### [Try it]
An acceptable answer contains every record below, unchanged, and no pictures.

** Provided records follows **

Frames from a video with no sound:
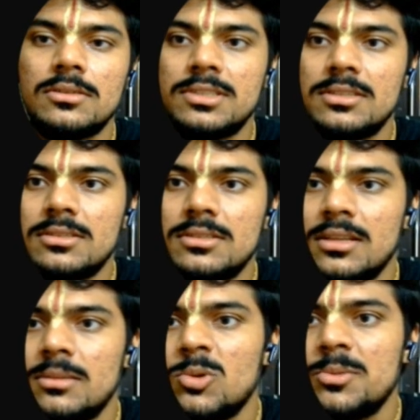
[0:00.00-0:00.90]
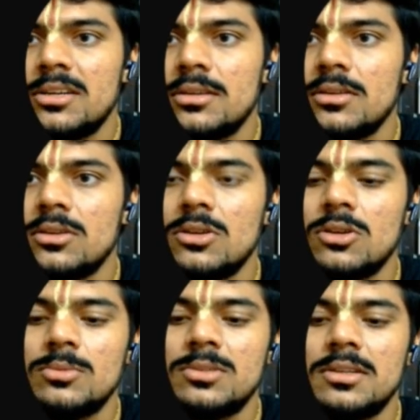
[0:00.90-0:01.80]
services at the moment.
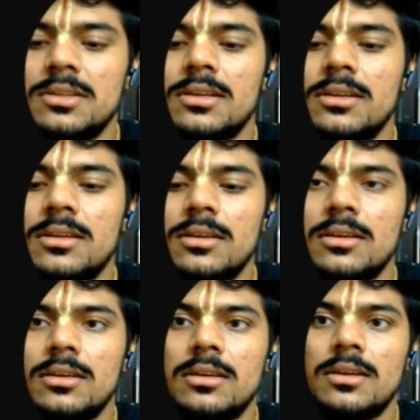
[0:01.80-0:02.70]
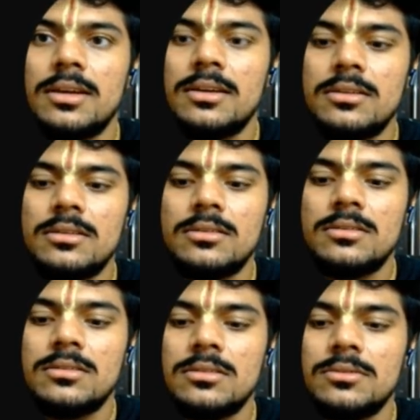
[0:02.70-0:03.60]
kubectl get
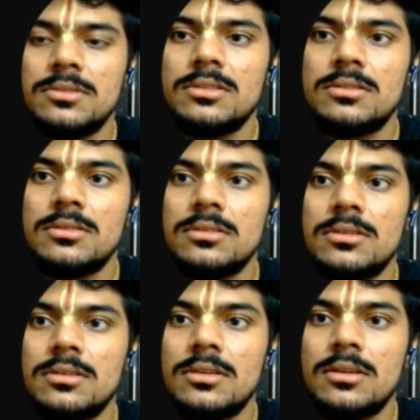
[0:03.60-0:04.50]
services.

** End of Provided records **

### [Expected answer]
Frames from a video with no sound:
[0:00.00-0:00.90]
[0:00.90-0:01.80]
services at the moment.
[0:01.80-0:02.70]
[0:02.70-0:03.60]
kubectl get
[0:03.60-0:04.50]
services.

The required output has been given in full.